The country would be only the second of the six Gulf Cooperation Council members after Oman to permit MVNOs, which do not own the networks they use to provide communications services. They instead lease capacity from network operators and pay a percentage of their revenue as well as fees.
Such virtual networks are widespread in Europe and other developed markets, but regulators in the Gulf have been reluctant to open their markets to increased competition because most of the region's 15 mobile operators are ultimately government-controlled and are often a key source of state revenue.
The Saudi regulator, the Communications and Information Technology Commission (CITC), will issue up to three MVNO licences, which will lease capacity from either Saudi Telecom Co (STC), Etihad Etisalat (Mobily) or Zain Saudi.
UAE-based du and Oman MVNO Friendi have both expressed interest in obtaining a Saudi MVNO licence.
The winners of the licences will be announced 12 weeks after the bid deadline.
As well stating a bid submission deadline and a likely licence issue date, the CITC document also sets the fee at SR5m ($1.33m). The MVNOs will also pay 15 percent of their annual revenue to the regulator.
There will be a further annual licence fee of 1 percent of revenue, plus other miscellaneous charges.

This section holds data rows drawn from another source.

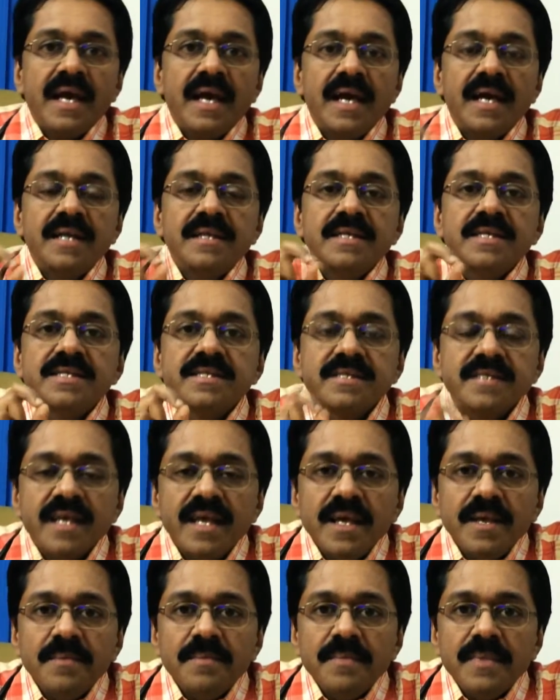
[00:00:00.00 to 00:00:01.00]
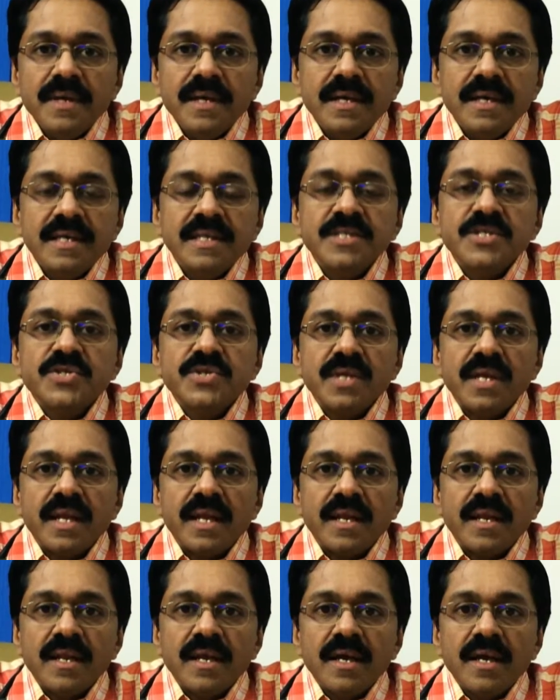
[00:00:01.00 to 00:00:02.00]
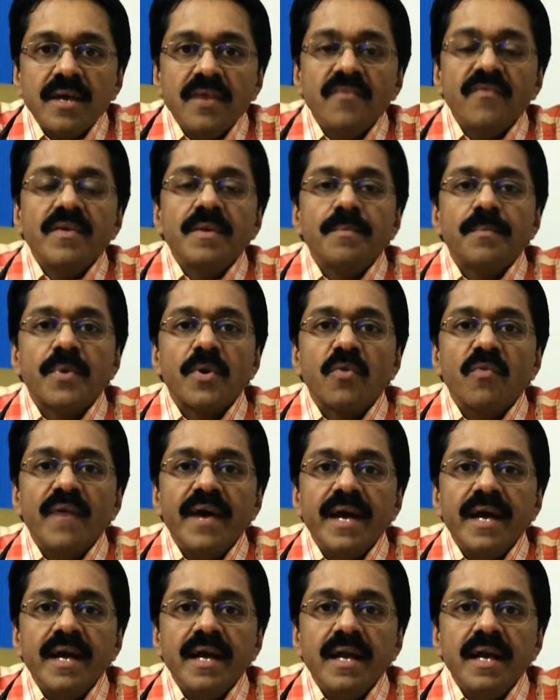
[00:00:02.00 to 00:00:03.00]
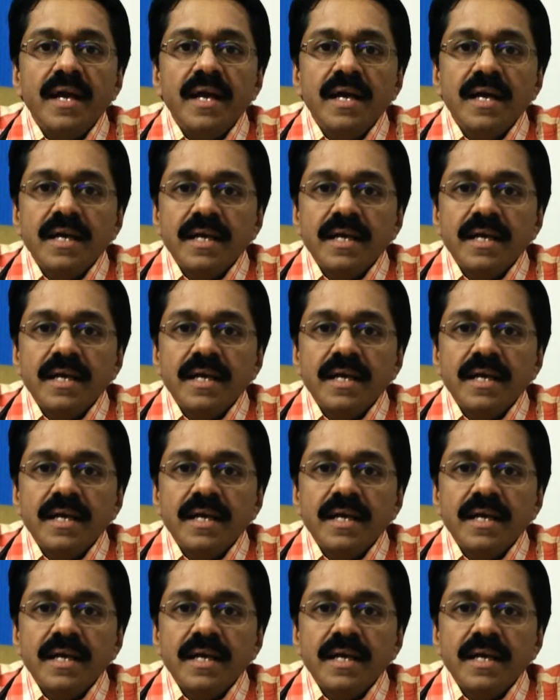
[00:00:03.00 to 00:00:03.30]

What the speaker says: And the same insulin will provide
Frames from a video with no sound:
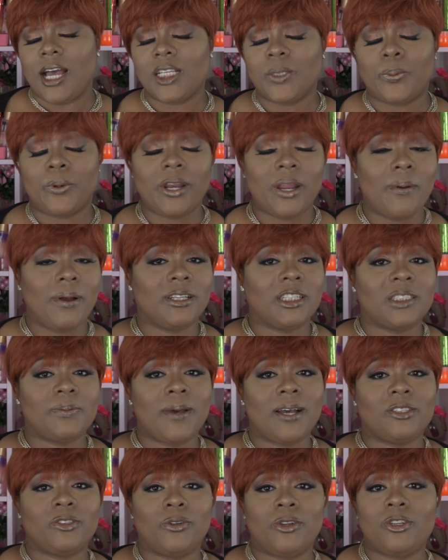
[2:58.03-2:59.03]
that's pretty much the
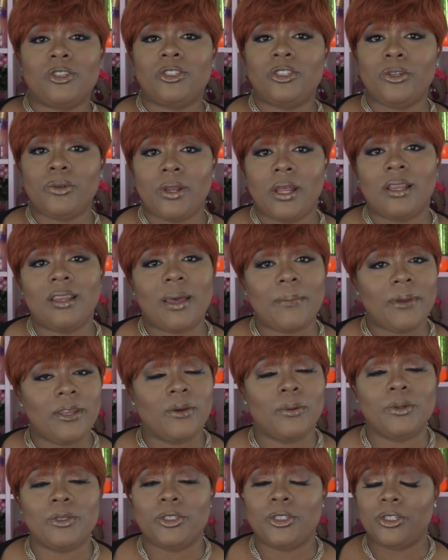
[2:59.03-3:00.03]
specs on this unit. Let me
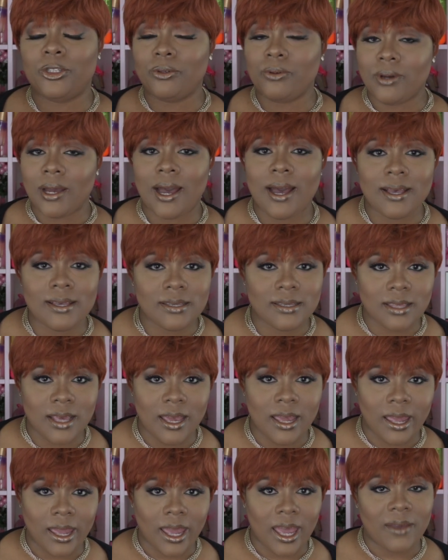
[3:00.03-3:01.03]
know what you guys
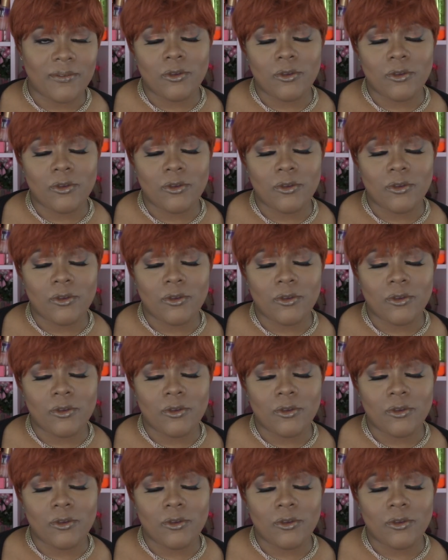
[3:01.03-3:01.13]
think.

Saudi Arabia's mobile penetration is the fourth highest in the world at 191 percent, or nearly two subscriptions for every resident, so MVNOs are expected to compete for customers from other companies rather than bring in new subscribers.
Former monopoly STC and Mobily dominate the market, accounting for 48 percent and 41 percent of revenue respectively for the nine months to September 30, with loss-making Zain Saudi claiming the remainder, NBK Capital estimates.
The big two have largely focused on wealthier customers, while Zain Saudi, which has long struggled against its better-resourced rivals, has an inferior network and is unable to offer the same comprehensive internet and phone packages.
Consequently, Zain Saudi's main means to compete is through undercutting its rivals, making it more vulnerable to MVNOs, which often target lower-income groups.
"MVNOs will be bad news for Zain Saudi - the benefits of wholesale revenues will not offset the threat of more competition," said Asim Bukhtiar, Riyad Capital's head of research.
The winning bidders must launch services within 12 months of their licence being issued, the CITC said.